Govt pressed to reveal mining tax revenues

Published: 02:42:27 AM, Mon 14 January 2013 UTC

The federal opposition says the government should come clean with the public on how much the mining tax has raised to date, then immediately move to scrap it.

The comments come as one Labor MP says a budget surplus for 2012/13 is still "certainly possible", despite senior government figures describing it as unlikely.

Mining giants BHP Billiton, Rio Tinto and Xstrata are not expected to make any second-quarter payments under the minerals resource rent tax, which the government forecast would raise $2 billion in 2012/13.
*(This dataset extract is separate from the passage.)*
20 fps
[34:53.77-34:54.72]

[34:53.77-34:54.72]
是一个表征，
The tax did not generate any revenue in its first quarter of operation and the second quarter of MRRT instalments are due next week.

Shadow treasurer Joe Hockey says the treasurer should clarify how much the MRRT has raised since July 2012.
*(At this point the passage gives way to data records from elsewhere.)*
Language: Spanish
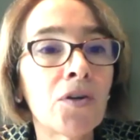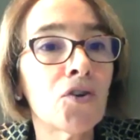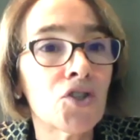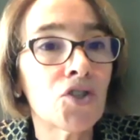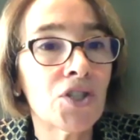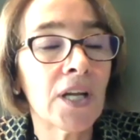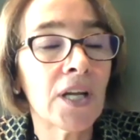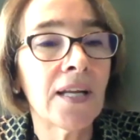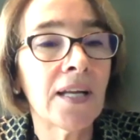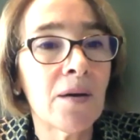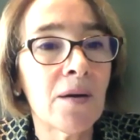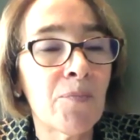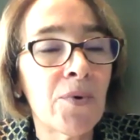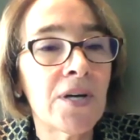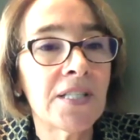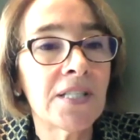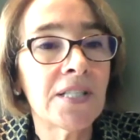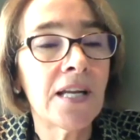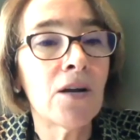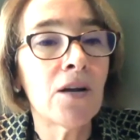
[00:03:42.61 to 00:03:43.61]
Costa Rica
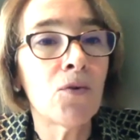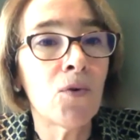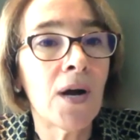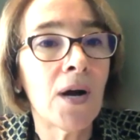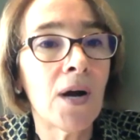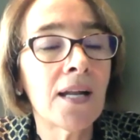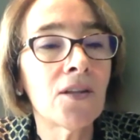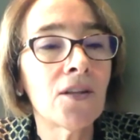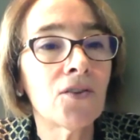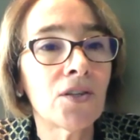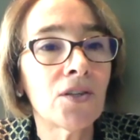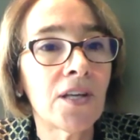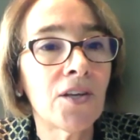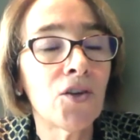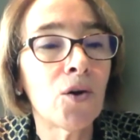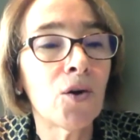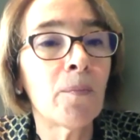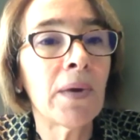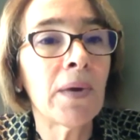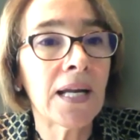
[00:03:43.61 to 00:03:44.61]
puede ser el lugar donde
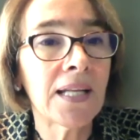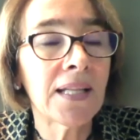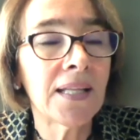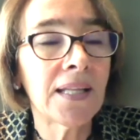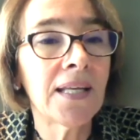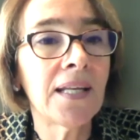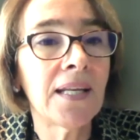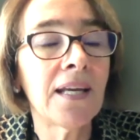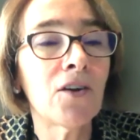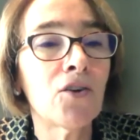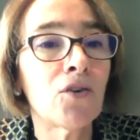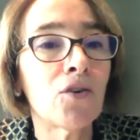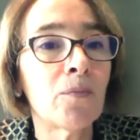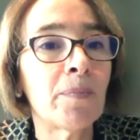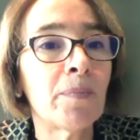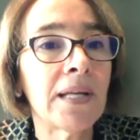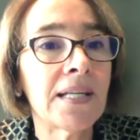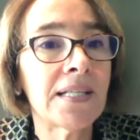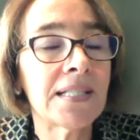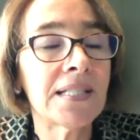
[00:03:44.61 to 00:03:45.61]
yo me retire,
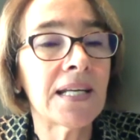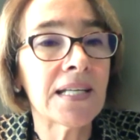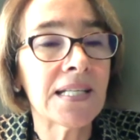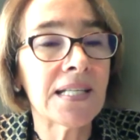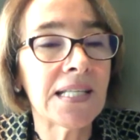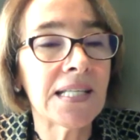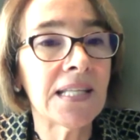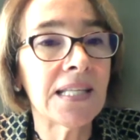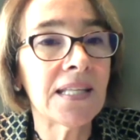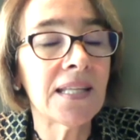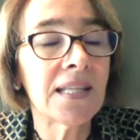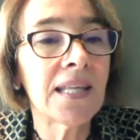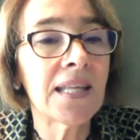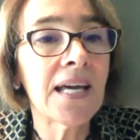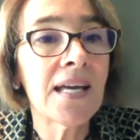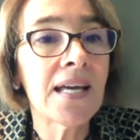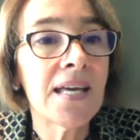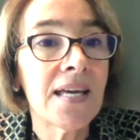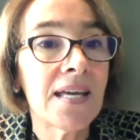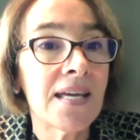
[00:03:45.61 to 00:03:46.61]
compre esa residencia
"To facilitate passage of the MRRT legislation through the Senate, the prime minister promised monthly updates of the revenue it had collected," Mr Hockey said on Monday.

"More than six months later there is still no official update on how much or how little the MRRT has raised."
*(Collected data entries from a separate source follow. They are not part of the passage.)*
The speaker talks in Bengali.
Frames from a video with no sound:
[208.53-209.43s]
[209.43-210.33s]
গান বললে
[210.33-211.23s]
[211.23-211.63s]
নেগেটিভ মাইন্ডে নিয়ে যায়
The tax was complex, inefficient, costly to administer and should be axed, Mr Hockey said.

The most recent government financial statement said resource rent taxes had reaped $1.1 billion in the financial year to October 2012, but did not specify MRRT revenue.

A spokesman for acting treasurer Penny Wong told AAP on Monday: "People should be cautious about putting all their faith in numbers that are based on a day's, week's or month's spot prices for our resources."

"It's no secret that our budget revenues have already taken a big hit from the impact of continued global instability, commodity price volatility and a high dollar.

"This is hypocrisy from Mr Hockey, who repeatedly says the Liberal Party has nearly 50 policies prepared but is keeping them secret from Australians."

Opposition junior treasury spokesman Mathias Cormann said the coalition would call on the Australian Greens and independents to support the release of MRRT revenue figures when parliament resumes on February 5.

Greens leader Christine Milne said she supported greater transparency and wanted the tax to be broadened and loopholes removed.

"We do need to block the loopholes in the existing tax and expand it if we can," Greens leader Christine Milne said on Monday.

Meanwhile, Labor MP Andrew Leigh said achieving a budget surplus was still "certainly possible".

"The treasurer last year didn't rule out a surplus, just said that one was looking unlikely given what's happened to revenues," Dr Leigh told Sky News on Monday.

He said if the government enjoyed the same tax-to-GDP ratio as the Howard government it would easily achieve a surplus.

Senator Wong said the surplus remained "unlikely" but the government's stance was the "right call".